• **To do**
Keep every word of the entries and print them exactly; the pictures stay out.

• **Source information**

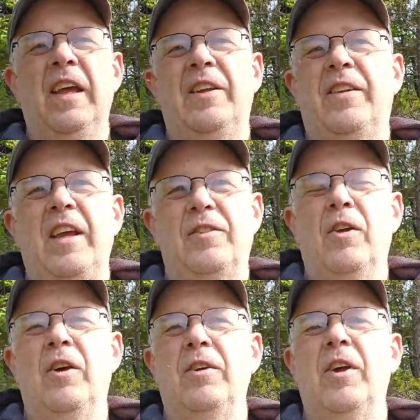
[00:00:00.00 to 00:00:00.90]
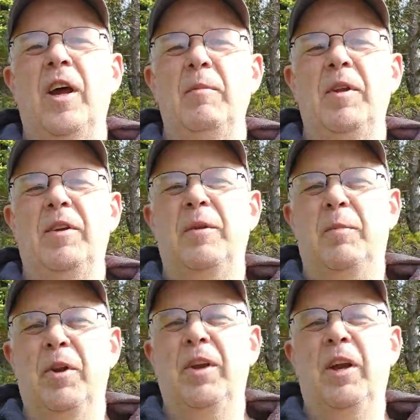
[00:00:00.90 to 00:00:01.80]
It takes a long time to
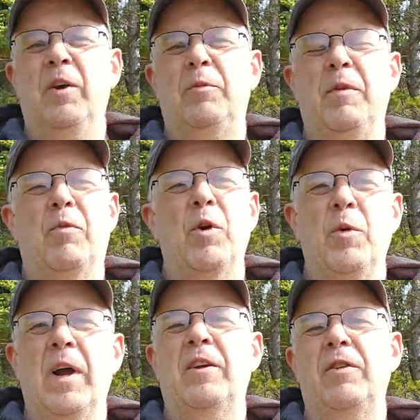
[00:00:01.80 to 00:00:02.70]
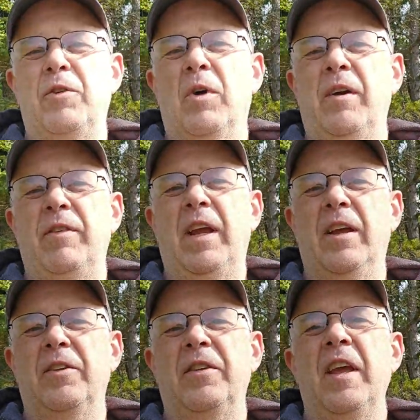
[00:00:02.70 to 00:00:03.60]
build a house before you actually drive
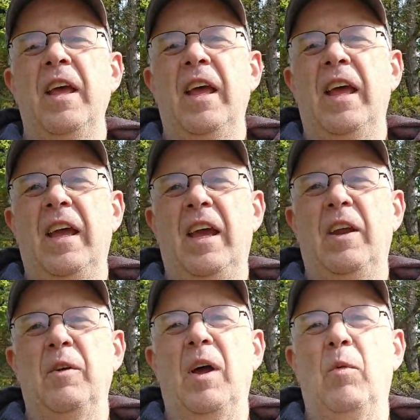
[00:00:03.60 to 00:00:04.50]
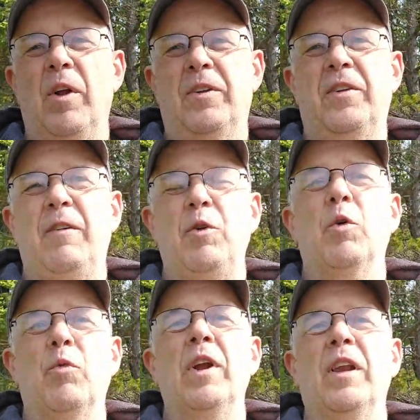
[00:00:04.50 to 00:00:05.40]
nails. And I want to give you
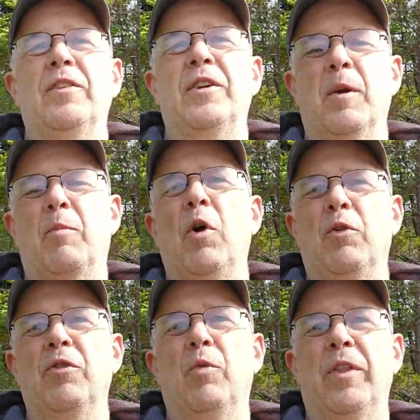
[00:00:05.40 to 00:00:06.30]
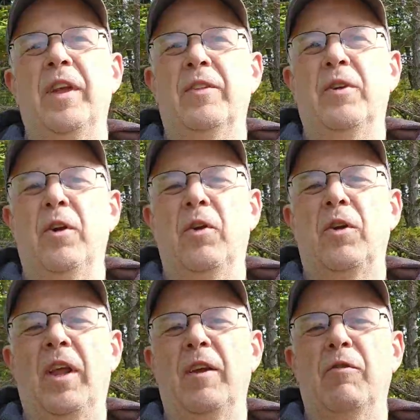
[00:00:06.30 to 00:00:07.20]
a realistic approach of what that's going to look
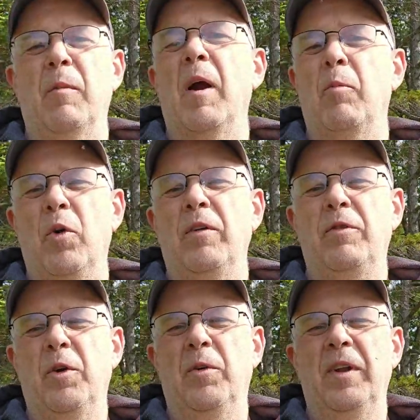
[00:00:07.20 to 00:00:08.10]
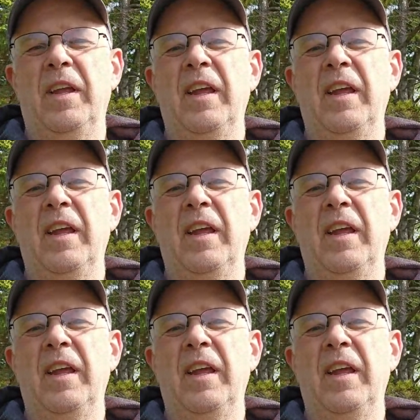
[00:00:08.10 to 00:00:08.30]
like from our point of view.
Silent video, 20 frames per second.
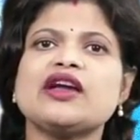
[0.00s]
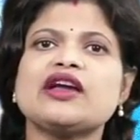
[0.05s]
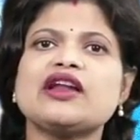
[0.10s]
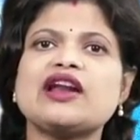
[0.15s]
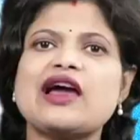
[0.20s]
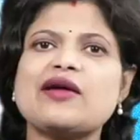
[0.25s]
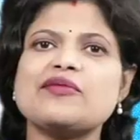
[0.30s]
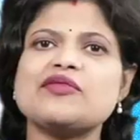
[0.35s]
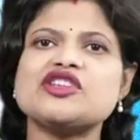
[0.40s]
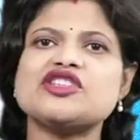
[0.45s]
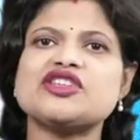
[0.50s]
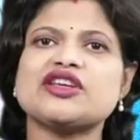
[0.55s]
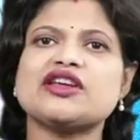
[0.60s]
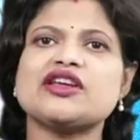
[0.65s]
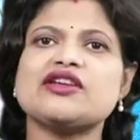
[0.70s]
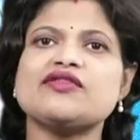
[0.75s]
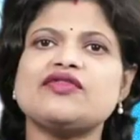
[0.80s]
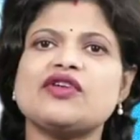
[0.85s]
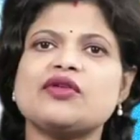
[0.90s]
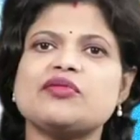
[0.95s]

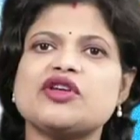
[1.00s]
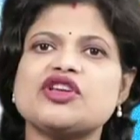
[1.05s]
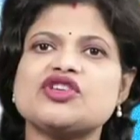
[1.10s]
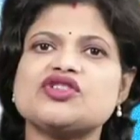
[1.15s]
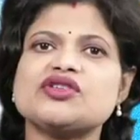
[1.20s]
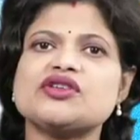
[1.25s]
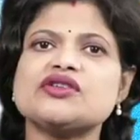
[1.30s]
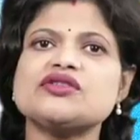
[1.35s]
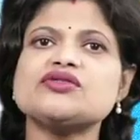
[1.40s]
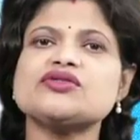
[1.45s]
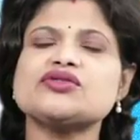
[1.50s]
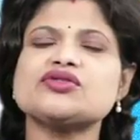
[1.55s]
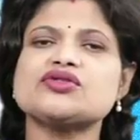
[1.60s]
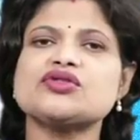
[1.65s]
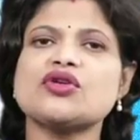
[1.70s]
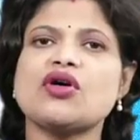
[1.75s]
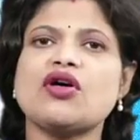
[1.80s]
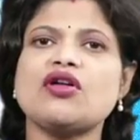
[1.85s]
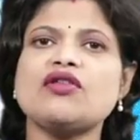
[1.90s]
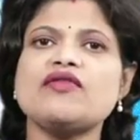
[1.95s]
climatic information to
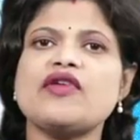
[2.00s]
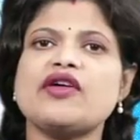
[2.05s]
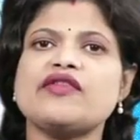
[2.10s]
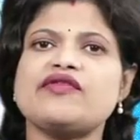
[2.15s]
solve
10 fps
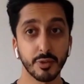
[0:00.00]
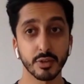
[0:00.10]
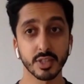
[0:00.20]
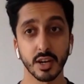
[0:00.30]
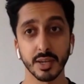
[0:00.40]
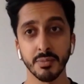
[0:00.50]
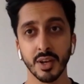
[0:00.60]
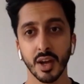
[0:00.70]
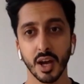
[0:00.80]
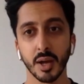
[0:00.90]
thank you for your
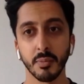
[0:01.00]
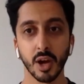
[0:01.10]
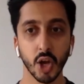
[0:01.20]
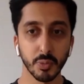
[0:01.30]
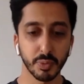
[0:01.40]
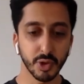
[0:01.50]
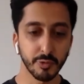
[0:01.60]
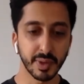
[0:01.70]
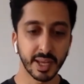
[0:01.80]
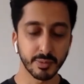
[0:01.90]
time. I hope
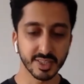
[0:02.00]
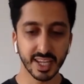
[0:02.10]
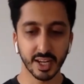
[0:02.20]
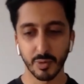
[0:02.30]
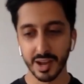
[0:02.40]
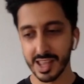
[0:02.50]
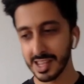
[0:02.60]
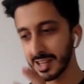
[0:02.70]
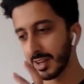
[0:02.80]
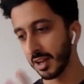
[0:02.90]
you've been able to take
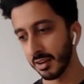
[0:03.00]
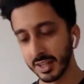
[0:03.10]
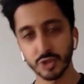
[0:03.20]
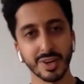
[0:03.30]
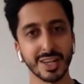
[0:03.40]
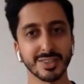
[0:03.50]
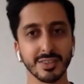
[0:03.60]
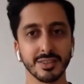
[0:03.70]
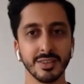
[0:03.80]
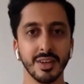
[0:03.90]
away a little history
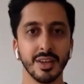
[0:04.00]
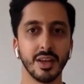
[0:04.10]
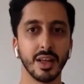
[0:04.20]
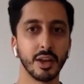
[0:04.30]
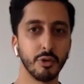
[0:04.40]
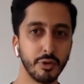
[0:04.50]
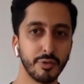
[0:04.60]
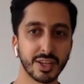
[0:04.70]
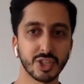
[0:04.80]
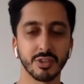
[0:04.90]
lesson, a little
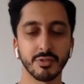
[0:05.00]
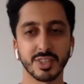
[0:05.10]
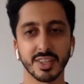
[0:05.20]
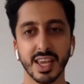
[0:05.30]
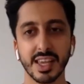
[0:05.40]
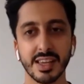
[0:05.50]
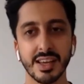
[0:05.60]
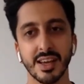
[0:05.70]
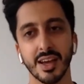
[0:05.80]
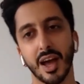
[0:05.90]
reflection on
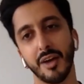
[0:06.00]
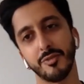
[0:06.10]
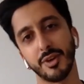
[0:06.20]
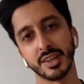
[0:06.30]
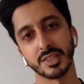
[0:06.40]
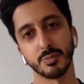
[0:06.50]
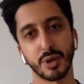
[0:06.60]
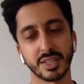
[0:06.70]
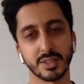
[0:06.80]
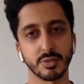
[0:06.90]
today, and finally
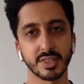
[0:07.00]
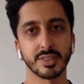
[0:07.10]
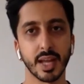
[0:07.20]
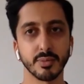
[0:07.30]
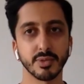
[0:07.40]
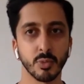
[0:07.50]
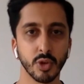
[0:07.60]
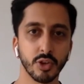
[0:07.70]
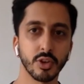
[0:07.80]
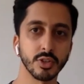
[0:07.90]
some practical steps
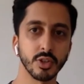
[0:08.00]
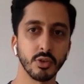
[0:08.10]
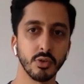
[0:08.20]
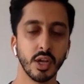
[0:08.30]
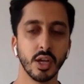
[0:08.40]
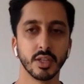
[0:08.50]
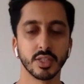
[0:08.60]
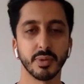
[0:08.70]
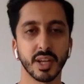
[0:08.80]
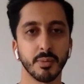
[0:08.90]
on what you can do
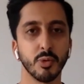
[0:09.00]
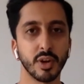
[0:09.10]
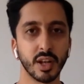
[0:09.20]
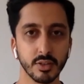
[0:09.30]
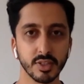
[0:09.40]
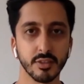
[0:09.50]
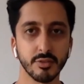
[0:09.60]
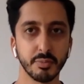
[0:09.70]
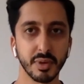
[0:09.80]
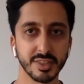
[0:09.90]
to become more
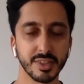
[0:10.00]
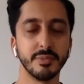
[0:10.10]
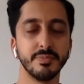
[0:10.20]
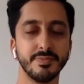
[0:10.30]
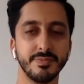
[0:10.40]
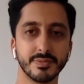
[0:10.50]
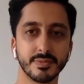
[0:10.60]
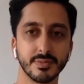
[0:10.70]
inclusive by design.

• **Result of the exercise**
[00:00:00.00 to 00:00:00.90]
[00:00:00.90 to 00:00:01.80]
It takes a long time to
[00:00:01.80 to 00:00:02.70]
[00:00:02.70 to 00:00:03.60]
build a house before you actually drive
[00:00:03.60 to 00:00:04.50]
[00:00:04.50 to 00:00:05.40]
nails. And I want to give you
[00:00:05.40 to 00:00:06.30]
[00:00:06.30 to 00:00:07.20]
a realistic approach of what that's going to look
[00:00:07.20 to 00:00:08.10]
[00:00:08.10 to 00:00:08.30]
like from our point of view.
Silent video, 20 frames per second.
[0.00s]
[0.05s]
[0.10s]
[0.15s]
[0.20s]
[0.25s]
[0.30s]
[0.35s]
[0.40s]
[0.45s]
[0.50s]
[0.55s]
[0.60s]
[0.65s]
[0.70s]
[0.75s]
[0.80s]
[0.85s]
[0.90s]
[0.95s]

[1.00s]
[1.05s]
[1.10s]
[1.15s]
[1.20s]
[1.25s]
[1.30s]
[1.35s]
[1.40s]
[1.45s]
[1.50s]
[1.55s]
[1.60s]
[1.65s]
[1.70s]
[1.75s]
[1.80s]
[1.85s]
[1.90s]
[1.95s]
climatic information to
[2.00s]
[2.05s]
[2.10s]
[2.15s]
solve
10 fps
[0:00.00]
[0:00.10]
[0:00.20]
[0:00.30]
[0:00.40]
[0:00.50]
[0:00.60]
[0:00.70]
[0:00.80]
[0:00.90]
thank you for your
[0:01.00]
[0:01.10]
[0:01.20]
[0:01.30]
[0:01.40]
[0:01.50]
[0:01.60]
[0:01.70]
[0:01.80]
[0:01.90]
time. I hope
[0:02.00]
[0:02.10]
[0:02.20]
[0:02.30]
[0:02.40]
[0:02.50]
[0:02.60]
[0:02.70]
[0:02.80]
[0:02.90]
you've been able to take
[0:03.00]
[0:03.10]
[0:03.20]
[0:03.30]
[0:03.40]
[0:03.50]
[0:03.60]
[0:03.70]
[0:03.80]
[0:03.90]
away a little history
[0:04.00]
[0:04.10]
[0:04.20]
[0:04.30]
[0:04.40]
[0:04.50]
[0:04.60]
[0:04.70]
[0:04.80]
[0:04.90]
lesson, a little
[0:05.00]
[0:05.10]
[0:05.20]
[0:05.30]
[0:05.40]
[0:05.50]
[0:05.60]
[0:05.70]
[0:05.80]
[0:05.90]
reflection on
[0:06.00]
[0:06.10]
[0:06.20]
[0:06.30]
[0:06.40]
[0:06.50]
[0:06.60]
[0:06.70]
[0:06.80]
[0:06.90]
today, and finally
[0:07.00]
[0:07.10]
[0:07.20]
[0:07.30]
[0:07.40]
[0:07.50]
[0:07.60]
[0:07.70]
[0:07.80]
[0:07.90]
some practical steps
[0:08.00]
[0:08.10]
[0:08.20]
[0:08.30]
[0:08.40]
[0:08.50]
[0:08.60]
[0:08.70]
[0:08.80]
[0:08.90]
on what you can do
[0:09.00]
[0:09.10]
[0:09.20]
[0:09.30]
[0:09.40]
[0:09.50]
[0:09.60]
[0:09.70]
[0:09.80]
[0:09.90]
to become more
[0:10.00]
[0:10.10]
[0:10.20]
[0:10.30]
[0:10.40]
[0:10.50]
[0:10.60]
[0:10.70]
inclusive by design.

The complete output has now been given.